Law enforcement officials said the salesman, Christopher P. Gilson, 58, aimed his rage not at the man who had dismissed him, but at the man’s twin brother and his family - one of many perplexing aspects of the case. Five days after the bomb detonated, Gilson killed himself with a shotgun, an incident that was at first thought to be a hunting accident but that has since been ruled a suicide.

Gilson placed the bomb in the mailbox of Jude Reardon, 41, of Clifton Park, investigators said. The wrapper was addressed to “Mr. Jude Reardon and family,” but it was his daughter, Jordan, who opened the package. After the explosion, she spent six days at Westchester County Medical Center in Valhalla.
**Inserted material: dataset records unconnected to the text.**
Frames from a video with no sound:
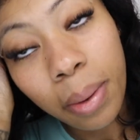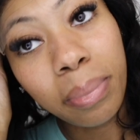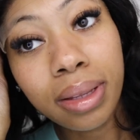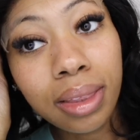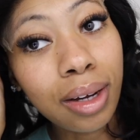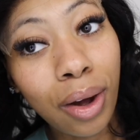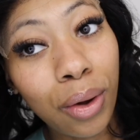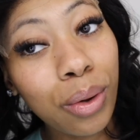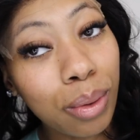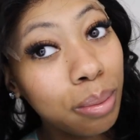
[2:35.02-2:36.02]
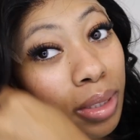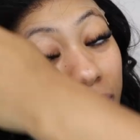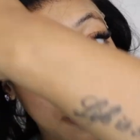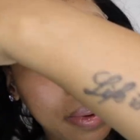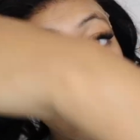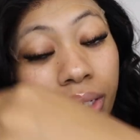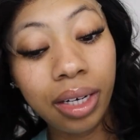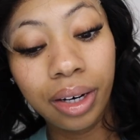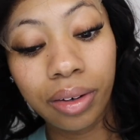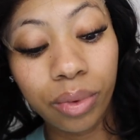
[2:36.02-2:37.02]
put the combs up under
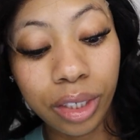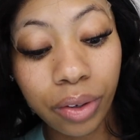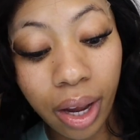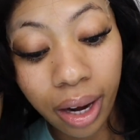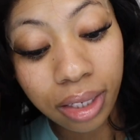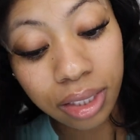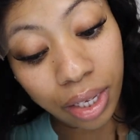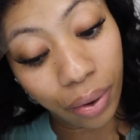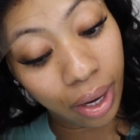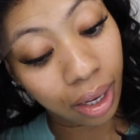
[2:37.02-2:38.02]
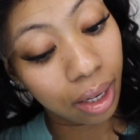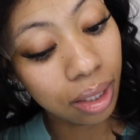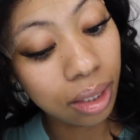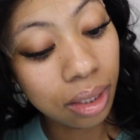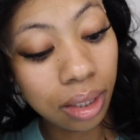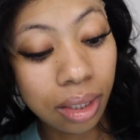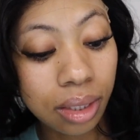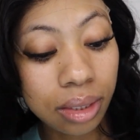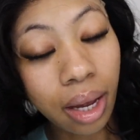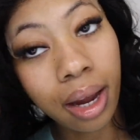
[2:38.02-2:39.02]
your real hair so it can
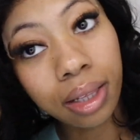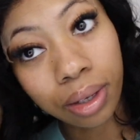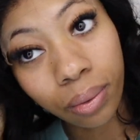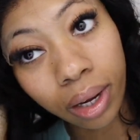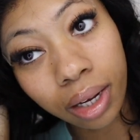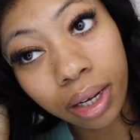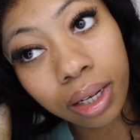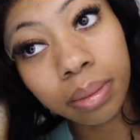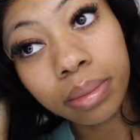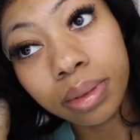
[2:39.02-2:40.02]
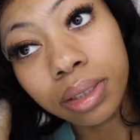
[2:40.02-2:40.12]
tighten the wig up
Law enforcement officials said Gilson had received about $100,000 a year as a salesman at GE Consulting Services in Colonie, just outside Albany, where John C. Reardon, Jude Reardon’s twin brother, was his supervisor. They said that John Reardon dismissed Gilson in 1991. Officials said Gilson had not had steady work since then.

“There was some kind of vindictiveness in the heart, the body, the mind, the soul, of Mr. Gilson,” Capt. Jeffrey Hines of the state police said.

The method of his revenge, if indeed it was revenge, remains a puzzle, and investigators admitted that they do not expect ever to fully understand Gilson’s motives.